この状況下で、安倍政権は憲法9条の改悪を画策している。安倍総理のような偏狭な愛国心を掲げる幼稚な人物によって、我が国が戦争を行うようなことはあってはならない。それは、我が国の国益を大きく損なうことになるのだ。

なんとしても憲法の改悪は避けなければならない。我が国の国民は安倍政権の危険性に早く気付くべきである。


(4)安倍自民党は、かつての自民党とは異なっている

残念ながら、安倍自民党はかつての自民党とは質が異なっているのだ。それに早く気が付かなければならない。森友問題、加計問題でこの政権は腐臭を放ち始めているが、これは自民党というより最終的には安倍総理夫妻に帰する問題なのである。

また、首相自身が、幼稚な性格で、野党の党首を「民主党の枝野さん」などと揶揄したり、友好国の元首に対して口汚くののしって反日感情を煽ってみたりと、歴代の自民党の首相の中でもきわめて質が低いのである。安倍総理だけではない。週刊文春に、酒に酔って議員宿舎内で裸になって廊下をうろつき、他の議員の部屋のインターホンを押したと書かれた議員までいるしまつで、政権全体の質が落ちているのである。

だが、そんなことはまだいい。何よりも党内の多様性が失われてしまったことが問題なのだ。歴史修正主義、レイシズム、旧家族感の復活など、安倍総理と考え方の近い議員ばかりになってしまったのである。昔はこうではなかった。総理が無理なことをすれば、有力な考え方の異なる議員が他に居てブレーキをかけたし、また野中広務議員のような第二次世界大戦への反省の念を持っていた議員もいたのである。

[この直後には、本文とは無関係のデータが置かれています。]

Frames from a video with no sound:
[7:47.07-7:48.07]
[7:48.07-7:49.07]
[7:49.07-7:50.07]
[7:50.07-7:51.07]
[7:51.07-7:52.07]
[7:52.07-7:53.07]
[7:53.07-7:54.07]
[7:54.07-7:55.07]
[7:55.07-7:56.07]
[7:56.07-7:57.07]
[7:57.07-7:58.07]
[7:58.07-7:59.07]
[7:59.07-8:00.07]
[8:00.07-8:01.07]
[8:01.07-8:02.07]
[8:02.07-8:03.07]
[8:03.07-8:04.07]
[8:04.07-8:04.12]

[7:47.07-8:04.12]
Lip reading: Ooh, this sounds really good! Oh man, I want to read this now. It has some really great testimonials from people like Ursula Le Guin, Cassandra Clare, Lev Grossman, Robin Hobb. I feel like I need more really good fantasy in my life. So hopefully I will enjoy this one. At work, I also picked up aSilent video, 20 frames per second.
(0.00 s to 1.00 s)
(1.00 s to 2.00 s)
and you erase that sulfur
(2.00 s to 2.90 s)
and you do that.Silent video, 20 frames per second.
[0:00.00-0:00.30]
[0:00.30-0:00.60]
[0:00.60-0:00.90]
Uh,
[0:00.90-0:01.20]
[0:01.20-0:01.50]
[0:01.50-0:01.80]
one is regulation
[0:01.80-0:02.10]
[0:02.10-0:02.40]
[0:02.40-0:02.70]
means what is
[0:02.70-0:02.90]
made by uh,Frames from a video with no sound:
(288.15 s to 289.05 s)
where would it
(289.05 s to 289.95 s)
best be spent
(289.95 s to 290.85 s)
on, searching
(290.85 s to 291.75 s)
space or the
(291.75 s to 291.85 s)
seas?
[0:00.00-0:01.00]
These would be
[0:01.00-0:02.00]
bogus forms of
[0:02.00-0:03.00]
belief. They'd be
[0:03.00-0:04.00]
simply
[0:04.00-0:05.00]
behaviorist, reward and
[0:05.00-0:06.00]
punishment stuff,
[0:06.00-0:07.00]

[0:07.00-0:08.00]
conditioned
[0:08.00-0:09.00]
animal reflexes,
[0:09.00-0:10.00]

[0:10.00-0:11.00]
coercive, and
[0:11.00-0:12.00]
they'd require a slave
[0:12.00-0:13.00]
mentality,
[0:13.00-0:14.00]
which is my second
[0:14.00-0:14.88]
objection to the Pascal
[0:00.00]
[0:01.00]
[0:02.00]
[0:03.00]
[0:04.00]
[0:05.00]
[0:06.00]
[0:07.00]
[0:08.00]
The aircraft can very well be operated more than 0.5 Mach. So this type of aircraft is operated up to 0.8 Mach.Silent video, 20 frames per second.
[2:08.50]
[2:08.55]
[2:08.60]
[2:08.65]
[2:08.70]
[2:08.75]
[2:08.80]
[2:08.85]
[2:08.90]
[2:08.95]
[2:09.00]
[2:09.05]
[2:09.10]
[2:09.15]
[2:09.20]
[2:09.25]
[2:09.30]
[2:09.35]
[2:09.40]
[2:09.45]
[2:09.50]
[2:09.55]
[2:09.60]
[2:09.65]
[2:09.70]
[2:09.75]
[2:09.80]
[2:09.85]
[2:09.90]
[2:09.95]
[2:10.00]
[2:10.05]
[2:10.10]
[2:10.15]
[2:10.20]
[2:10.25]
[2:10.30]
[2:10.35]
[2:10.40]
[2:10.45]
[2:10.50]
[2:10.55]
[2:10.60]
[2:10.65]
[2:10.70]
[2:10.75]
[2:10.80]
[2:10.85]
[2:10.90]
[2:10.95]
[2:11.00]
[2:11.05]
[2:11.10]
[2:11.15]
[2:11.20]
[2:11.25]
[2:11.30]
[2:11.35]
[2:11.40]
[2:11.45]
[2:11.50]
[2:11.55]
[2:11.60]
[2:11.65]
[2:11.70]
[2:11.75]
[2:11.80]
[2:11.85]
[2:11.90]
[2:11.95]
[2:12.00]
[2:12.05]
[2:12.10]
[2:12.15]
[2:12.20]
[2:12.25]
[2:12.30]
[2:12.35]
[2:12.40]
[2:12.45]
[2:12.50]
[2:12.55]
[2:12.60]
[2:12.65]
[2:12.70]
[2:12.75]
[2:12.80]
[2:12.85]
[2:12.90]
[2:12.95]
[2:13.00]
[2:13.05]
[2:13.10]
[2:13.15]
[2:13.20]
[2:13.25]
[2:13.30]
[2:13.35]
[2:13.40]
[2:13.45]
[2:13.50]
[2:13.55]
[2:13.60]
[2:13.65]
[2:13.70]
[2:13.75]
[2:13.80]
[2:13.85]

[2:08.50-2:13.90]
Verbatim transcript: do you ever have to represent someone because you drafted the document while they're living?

なぜこうなったのだろうか。その答えは明らかである。麻生副総理が「冷や飯覚悟が当たり前」と発言した、総裁選での石破氏への扱いを見れば分かるように党内民主主義がなくなっているのだ。さらにその原因を言えば、小選挙区制である。小選挙区制のおかげで、国民の支持がなくなっても(※)政権を失わない制度があるために一部の熱心な支持者だけを相手にしていればよくなったこと。また、候補者を首相が人選できるようになったため、首相に対してものを言える人物が選ばれなくなったのである。

 これについては田中信一郎氏「一部の熱狂的支持さえあれば安倍政権は強気でいられる。民意と乖離した権力を生む小選挙区制の弊害」が参考になる。

残念ながら、これ以上安倍総理に政権を委ねていれば、我が国の自由な気風は失われ、国家の健全な発展は望めなくなるだろう。

確かに、民主党時代にいろいろあったことは事実である。しかし、日本の健全な発展と民主主義を守るためには、現在となっては野党共闘による新政権を打ち立てるしかなくなっている。その上で、何よりも小選挙区制度を廃止することが必要であると強く訴えたい。